Message ID | 20241002151240.49813-3-kuniyu@amazon.com (mailing list archive) |
---|---|
State | Superseded |
Delegated to: | Netdev Maintainers |
Headers | show |
Series | rtnetlink: Per-netns RTNL. | expand |
On Wed, Oct 2, 2024 at 5:13 PM Kuniyuki Iwashima <kuniyu@amazon.com> wrote: > > The goal is to break RTNL down into per-netns mutex. > > This patch adds per-netns mutex and its helper functions, rtnl_net_lock() > and rtnl_net_unlock(). > > rtnl_net_lock() acquires the global RTNL and per-netns RTNL mutex, and > rtnl_net_unlock() releases them. > > We will replace 800+ rtnl_lock() with rtnl_net_lock() and finally removes > rtnl_lock() in rtnl_net_lock(). > > When we need to nest per-netns RTNL mutex, we will use __rtnl_net_lock(), > and its locking order is defined by rtnl_net_lock_cmp_fn() as follows: > > 1. init_net is first > 2. netns address ascending order > > Note that the conversion will be done under CONFIG_DEBUG_NET_SMALL_RTNL > with LOCKDEP so that we can carefully add the extra mutex without slowing > down RTNL operations during conversion. > > Signed-off-by: Kuniyuki Iwashima <kuniyu@amazon.com> Reviewed-by: Eric Dumazet <edumazet@google.com>
On Wed, 2 Oct 2024 08:12:38 -0700 Kuniyuki Iwashima wrote: > +#ifdef CONFIG_DEBUG_NET_SMALL_RTNL > +void __rtnl_net_lock(struct net *net); > +void __rtnl_net_unlock(struct net *net); > +void rtnl_net_lock(struct net *net); > +void rtnl_net_unlock(struct net *net); > +int rtnl_net_lock_cmp_fn(const struct lockdep_map *a, const struct lockdep_map *b); > +#else > +#define __rtnl_net_lock(net) > +#define __rtnl_net_unlock(net) > +#define rtnl_net_lock(net) rtnl_lock() > +#define rtnl_net_unlock(net) rtnl_unlock() Let's make sure net is always evaluated?
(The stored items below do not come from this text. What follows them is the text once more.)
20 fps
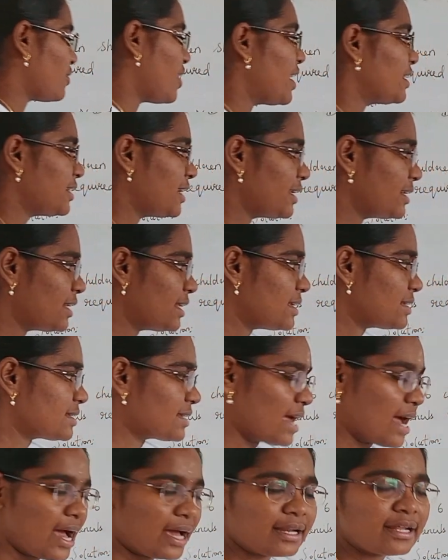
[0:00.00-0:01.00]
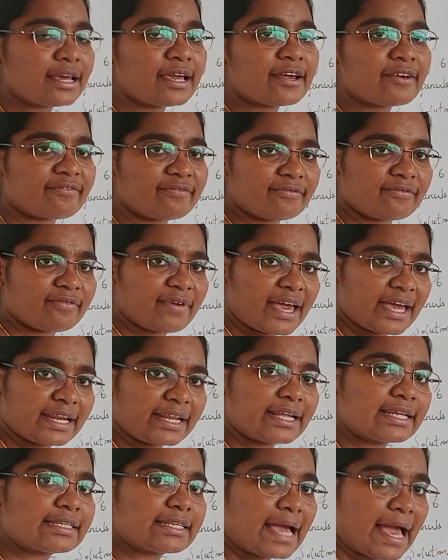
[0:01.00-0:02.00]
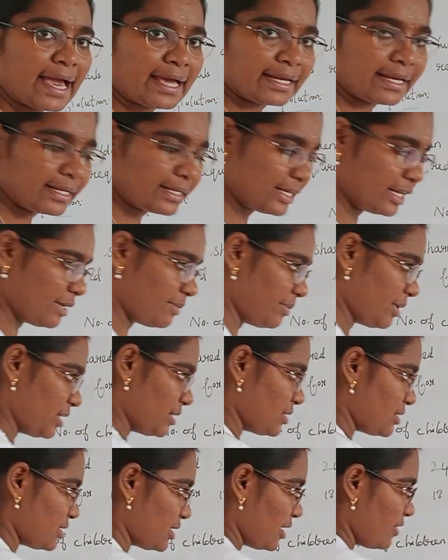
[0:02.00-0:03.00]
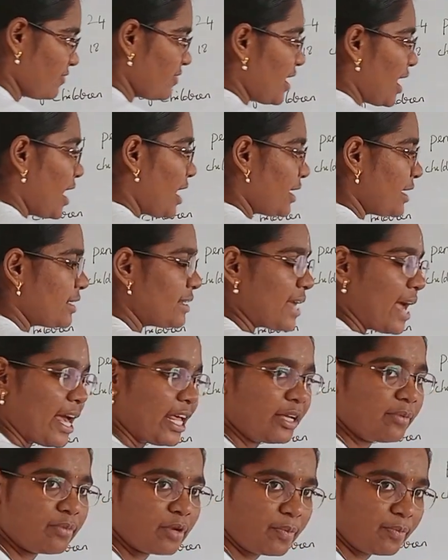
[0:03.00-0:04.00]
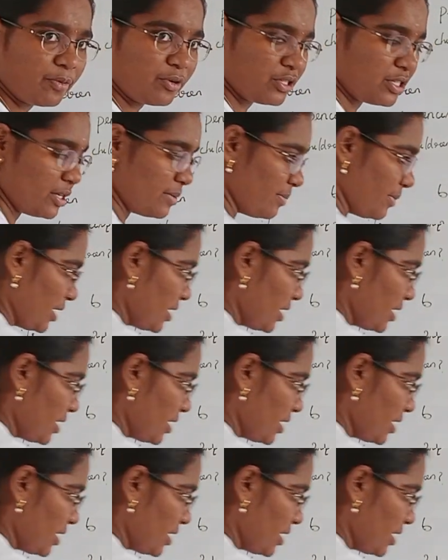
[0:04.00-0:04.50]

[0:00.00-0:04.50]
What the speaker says: quantities are varying directly means, if they are in direct proportion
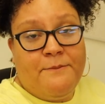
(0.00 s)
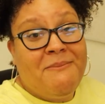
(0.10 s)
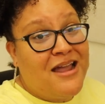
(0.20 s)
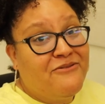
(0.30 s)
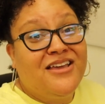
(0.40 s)

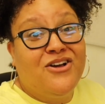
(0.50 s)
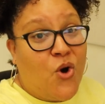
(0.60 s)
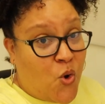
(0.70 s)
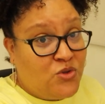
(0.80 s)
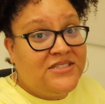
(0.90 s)

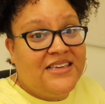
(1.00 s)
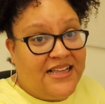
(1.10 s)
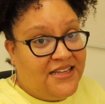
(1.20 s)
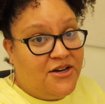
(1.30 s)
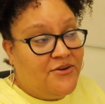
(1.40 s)
marigold
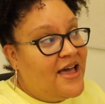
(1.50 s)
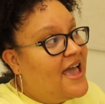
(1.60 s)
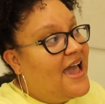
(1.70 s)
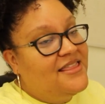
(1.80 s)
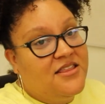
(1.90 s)
yellow,
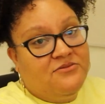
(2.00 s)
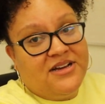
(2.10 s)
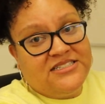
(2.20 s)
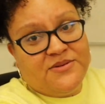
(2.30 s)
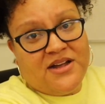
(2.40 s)
and then the
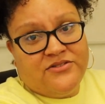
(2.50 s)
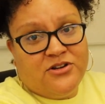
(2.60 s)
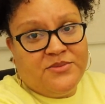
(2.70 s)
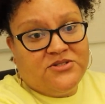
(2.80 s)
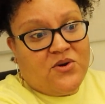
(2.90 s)
rest of my
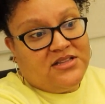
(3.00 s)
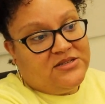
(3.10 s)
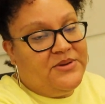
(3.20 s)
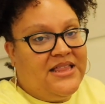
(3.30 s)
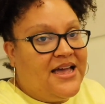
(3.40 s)
room is going
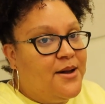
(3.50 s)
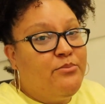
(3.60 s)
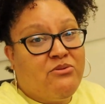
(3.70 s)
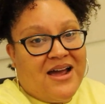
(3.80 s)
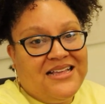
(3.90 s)
to be like a
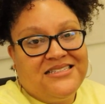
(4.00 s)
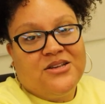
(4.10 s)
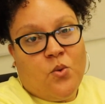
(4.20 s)
bright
At the very least make sure the preprocessor doesn't eat it completely otherwise we may end up with config-dependent "unused variable" warnings down the line. > +#endif
From: Jakub Kicinski <kuba@kernel.org> Date: Fri, 4 Oct 2024 13:21:45 -0700 > On Wed, 2 Oct 2024 08:12:38 -0700 Kuniyuki Iwashima wrote: > > +#ifdef CONFIG_DEBUG_NET_SMALL_RTNL > > +void __rtnl_net_lock(struct net *net); > > +void __rtnl_net_unlock(struct net *net); > > +void rtnl_net_lock(struct net *net); > > +void rtnl_net_unlock(struct net *net); > > +int rtnl_net_lock_cmp_fn(const struct lockdep_map *a, const struct lockdep_map *b); > > +#else > > +#define __rtnl_net_lock(net) > > +#define __rtnl_net_unlock(net) > > +#define rtnl_net_lock(net) rtnl_lock() > > +#define rtnl_net_unlock(net) rtnl_unlock() > > Let's make sure net is always evaluated? > At the very least make sure the preprocessor doesn't eat it completely > otherwise we may end up with config-dependent "unused variable" > warnings down the line. Sure, what comes to mind is void casting, which I guess is old-school style ? Do you have any other idea or is this acceptable ? #define __rtnl_net_lock(net) (void)(net) #define __rtnl_net_unlock(net) (void)(net) #define rtnl_net_lock(net) \ do { \ (void)(net); \ rtnl_lock(); \ } while (0) #define rtnl_net_unlock(net) \ do { \ (void)(net); \ rtnl_unlock(); \ } while (0)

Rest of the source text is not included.